Here we find what most of us understand to be bbq sauce. Thick, dark, tomato based, sweet, and tangy. This is by far the most popular of the many varieties of bbq sauce around the country. This sauce owes its pedigree to Memphis' location along the Mississippi River. As a port city, Memphis residents could easily obtain ingredients from the wide ranging south and east coast of America. Molasses was the most important introduction here, brought up from the gulf coast along Caribbean trade routes. Here we find the nexus of tomato, vinegar, molasses, and pepper, a wonderfully thick sauce that is as much an attention hog as the pig itself at any BBQ joint. Of the three we’ve investigated so far, this is the first to be cooked. Simmered for merely 10-15 minutes, the resulting reduction of sugar and tomato is addictive.
- Oil/Butter for frying
- 1 Yellow Onion
- 3 cloves Garlic
- 1 1/2 teaspoon Ground Black Pepper
- 1 teaspoon Mustard Powder
- 1 teaspoon Paprika
- 1/4 teaspoon Celery Seed
- 1/4 teaspoon Cumin
- 1/4 teaspoon Cayenne
- 3 tablespoons Tomato Paste
- 1/3 cup Brown Sugar
- 1/3 cup Black Strap Molasses
- 1/3 cup Apple Cider Vinegar
- 24 ounces Strained Tomato Puree
- A few shakes of hot sauce
- Salt to taste
- Fry onion and garlic in oil or butter until translucent, about 5 minutes.

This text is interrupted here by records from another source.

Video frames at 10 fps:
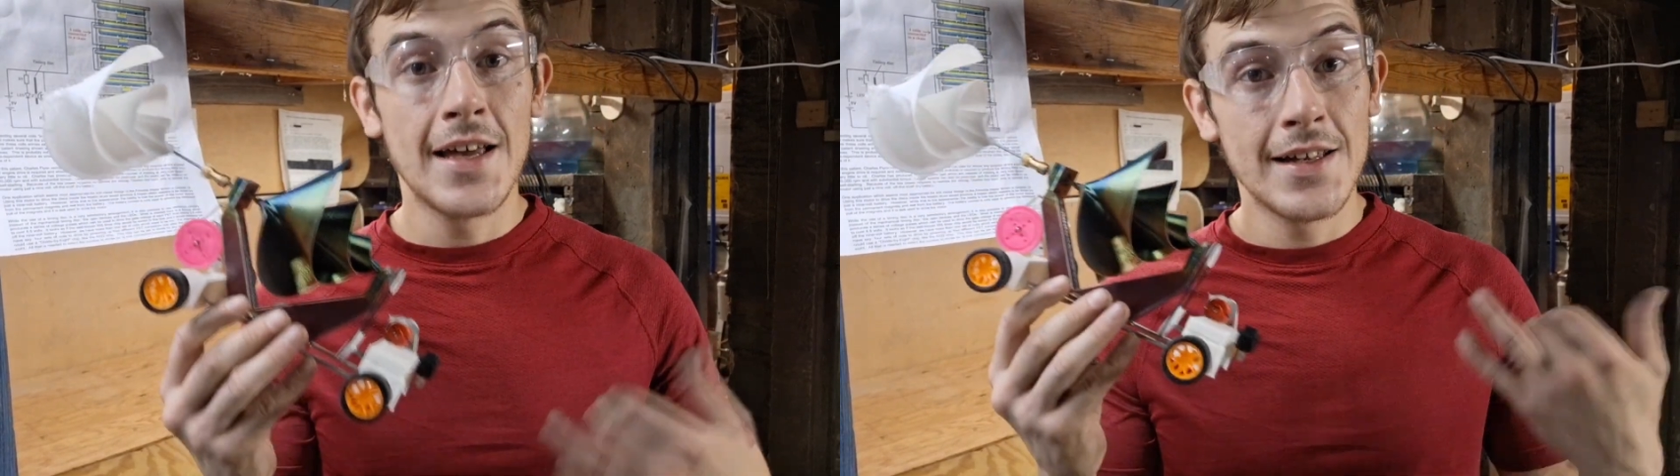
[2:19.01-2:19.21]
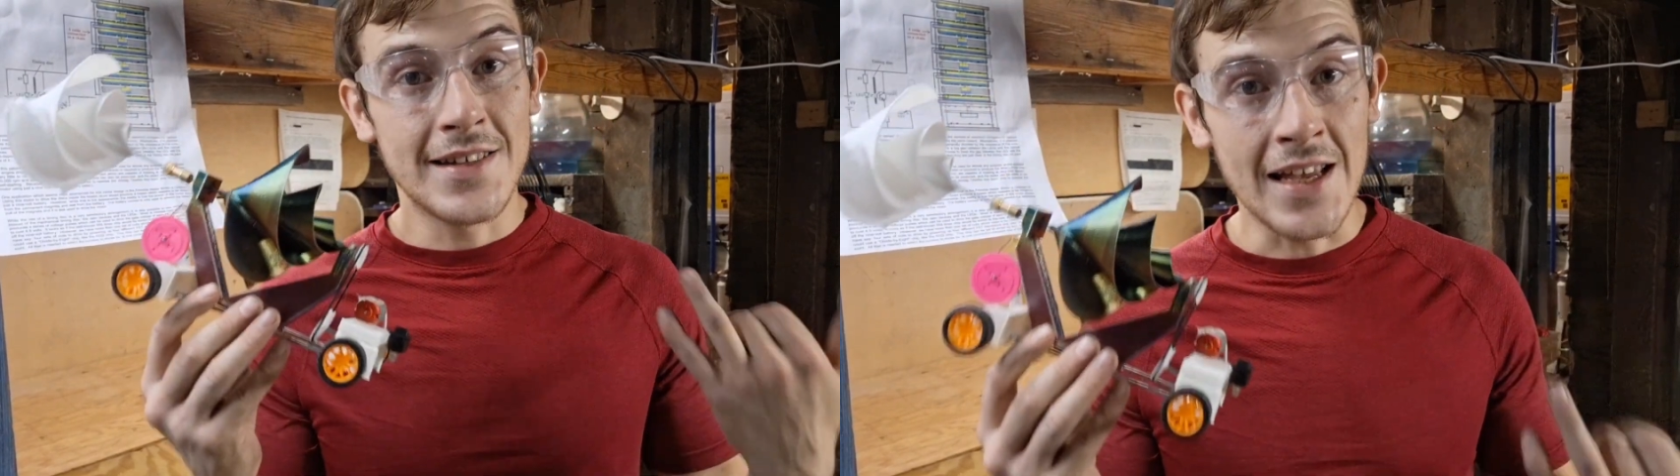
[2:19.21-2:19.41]

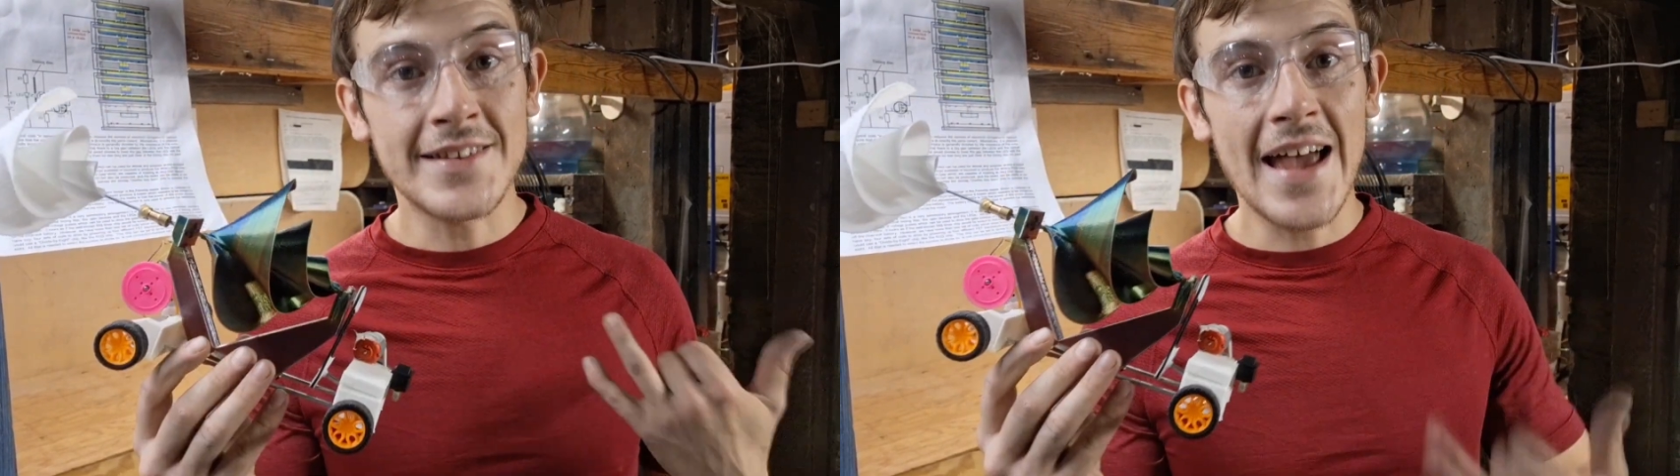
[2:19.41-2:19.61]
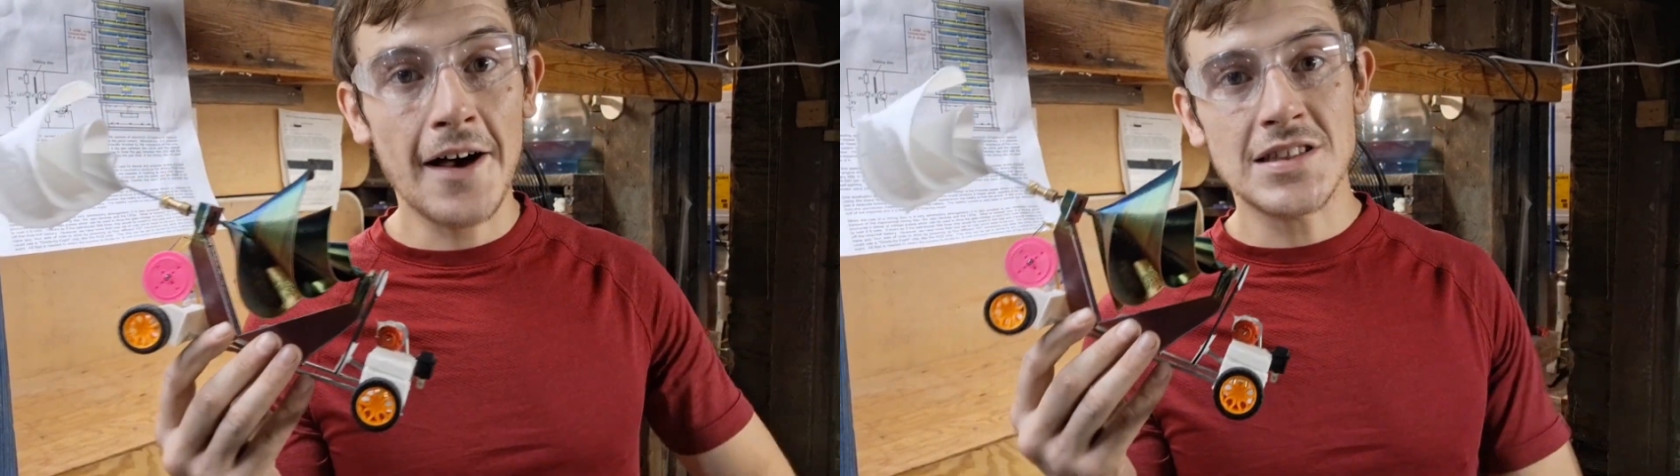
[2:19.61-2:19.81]

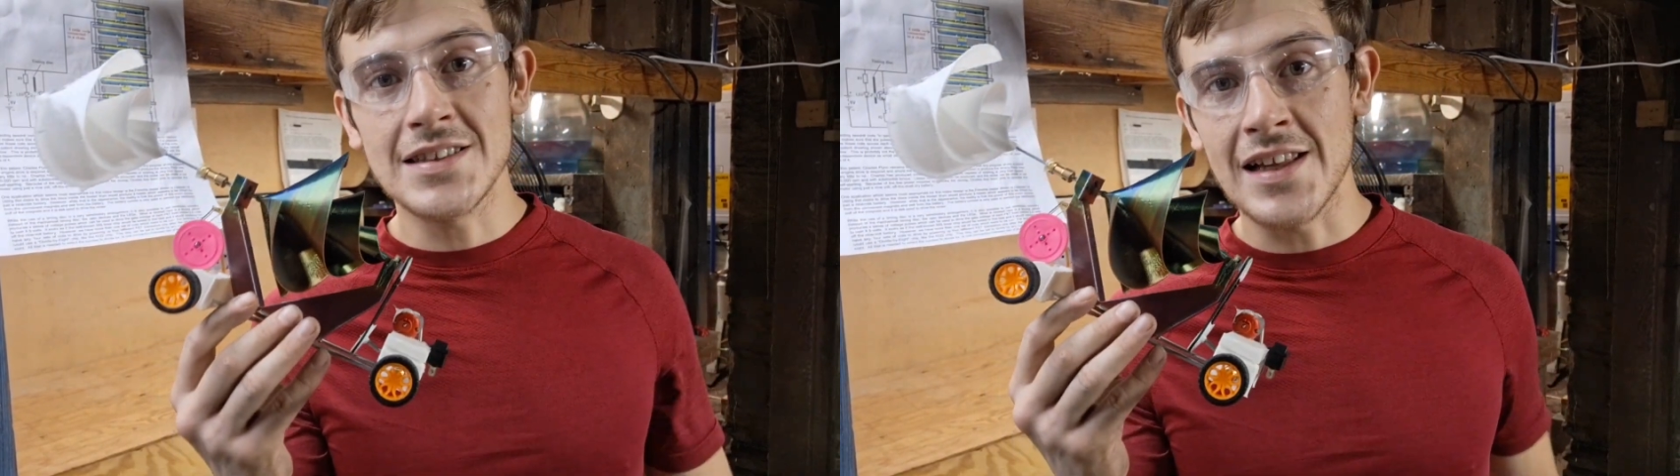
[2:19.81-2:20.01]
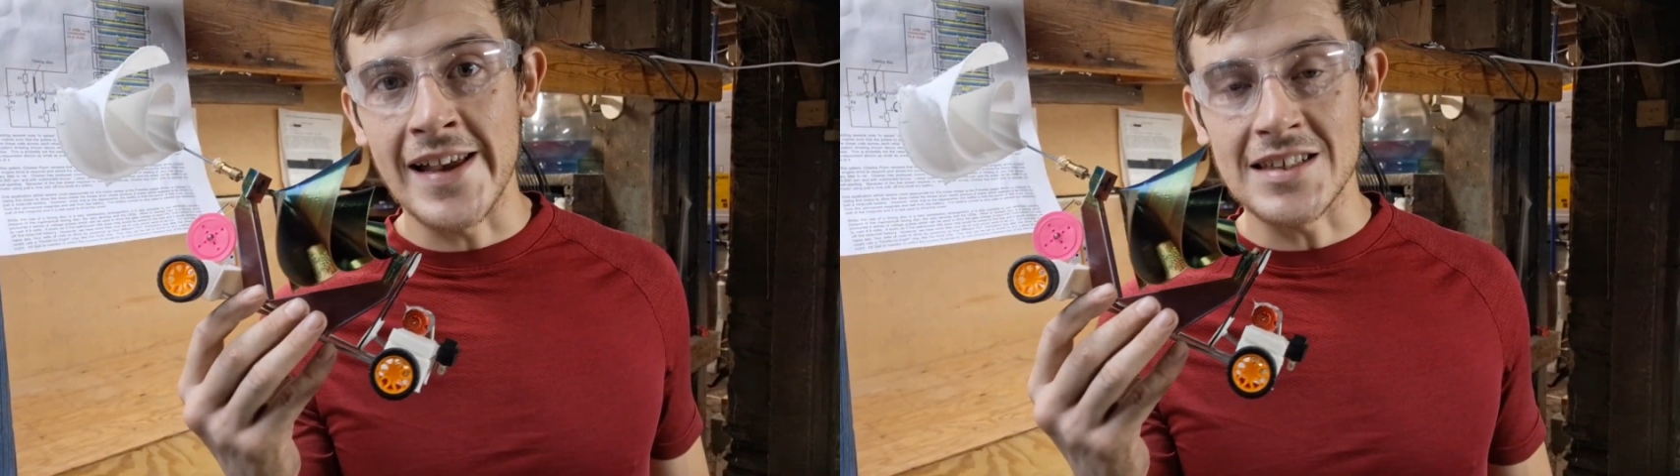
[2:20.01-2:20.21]
10,000
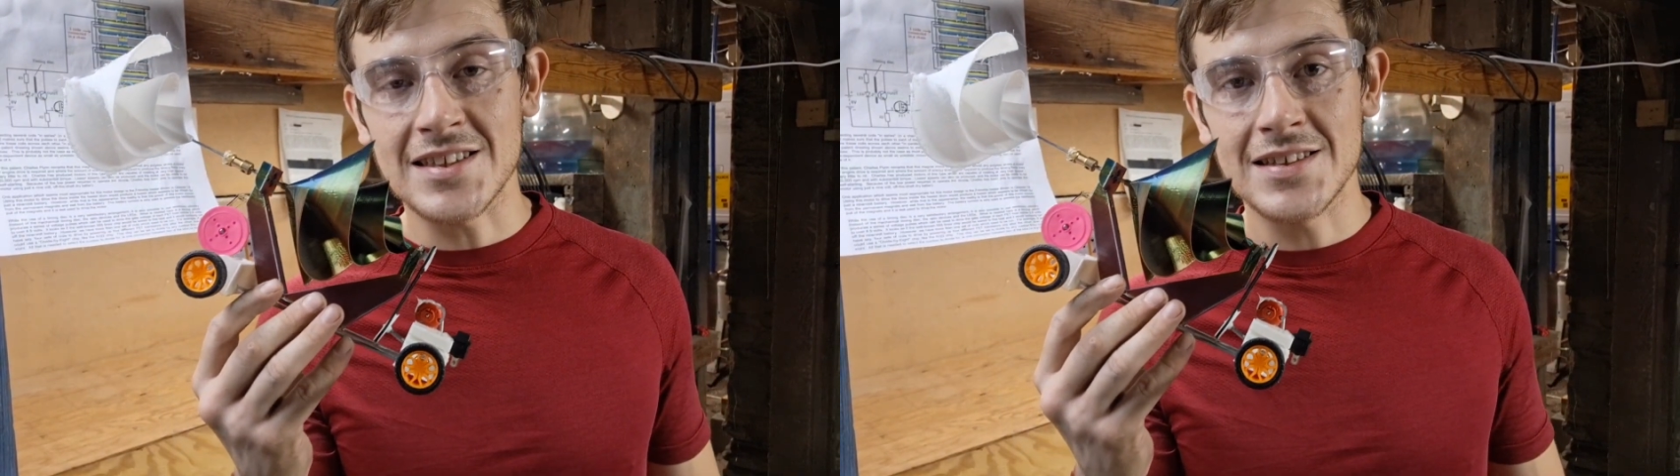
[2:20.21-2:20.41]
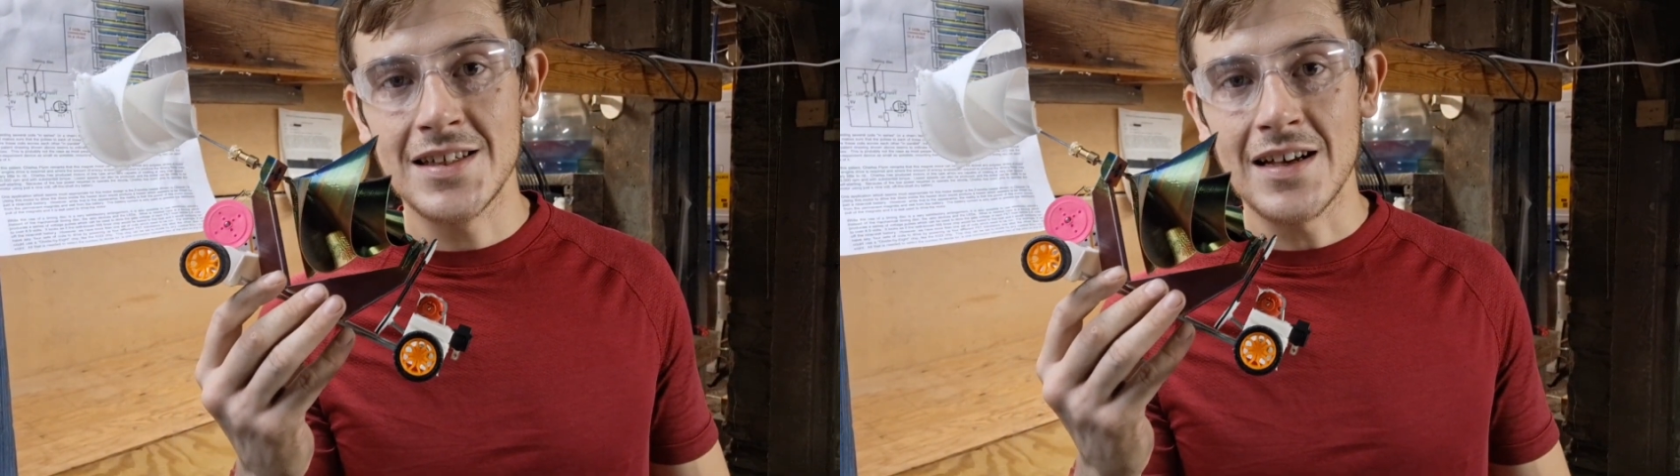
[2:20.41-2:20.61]
likes,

- Add black pepper, mustard, paprika, celery seed, cumin, and cayenne and continue to fry in the pan for a few minutes, until all the spices are fragrant.
- Stir in tomato paste and cook another 5 minutes, until dark and thick.
- Add brown sugar and molasses, cook until bubbling and the sugar has dissolved.
- Add the cider vinegar, tomato puree, and hot sauce. Stir to combine and cook for about 30 minutes, or until it reaches your desired thickness.
- Salt to taste.
- Add sauce to blender or use an immersion blender to make it smooth. Or leave it chunky with onions and garlic all around!